* [Work to be completed]:
Please reproduce all of the data below exactly, leaving each picture out.

*** Opening of Excerpted records ***

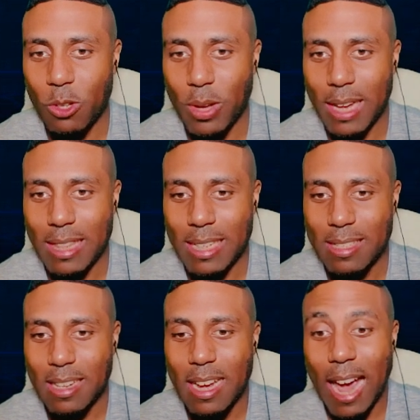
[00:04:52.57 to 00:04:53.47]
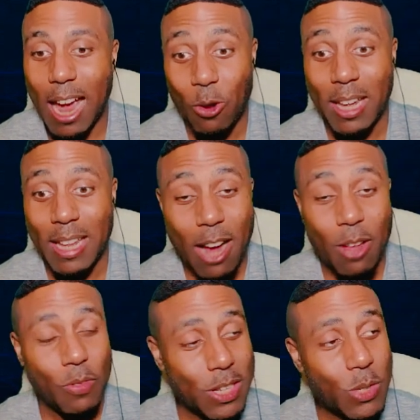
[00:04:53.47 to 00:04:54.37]
You get this, and you can now
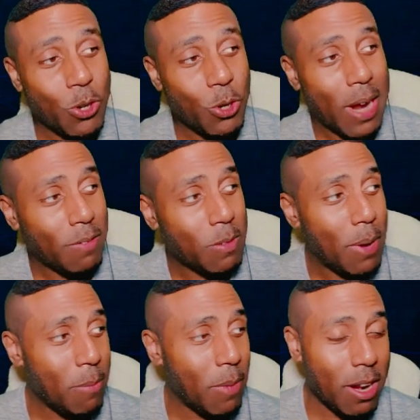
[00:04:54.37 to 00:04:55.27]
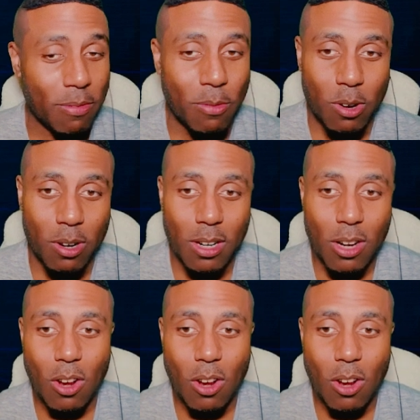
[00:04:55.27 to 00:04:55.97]
this one you'd have to pay money for,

*** Close of Excerpted records ***

* [Expected answer]:
[00:04:52.57 to 00:04:53.47]
[00:04:53.47 to 00:04:54.37]
You get this, and you can now
[00:04:54.37 to 00:04:55.27]
[00:04:55.27 to 00:04:55.97]
this one you'd have to pay money for,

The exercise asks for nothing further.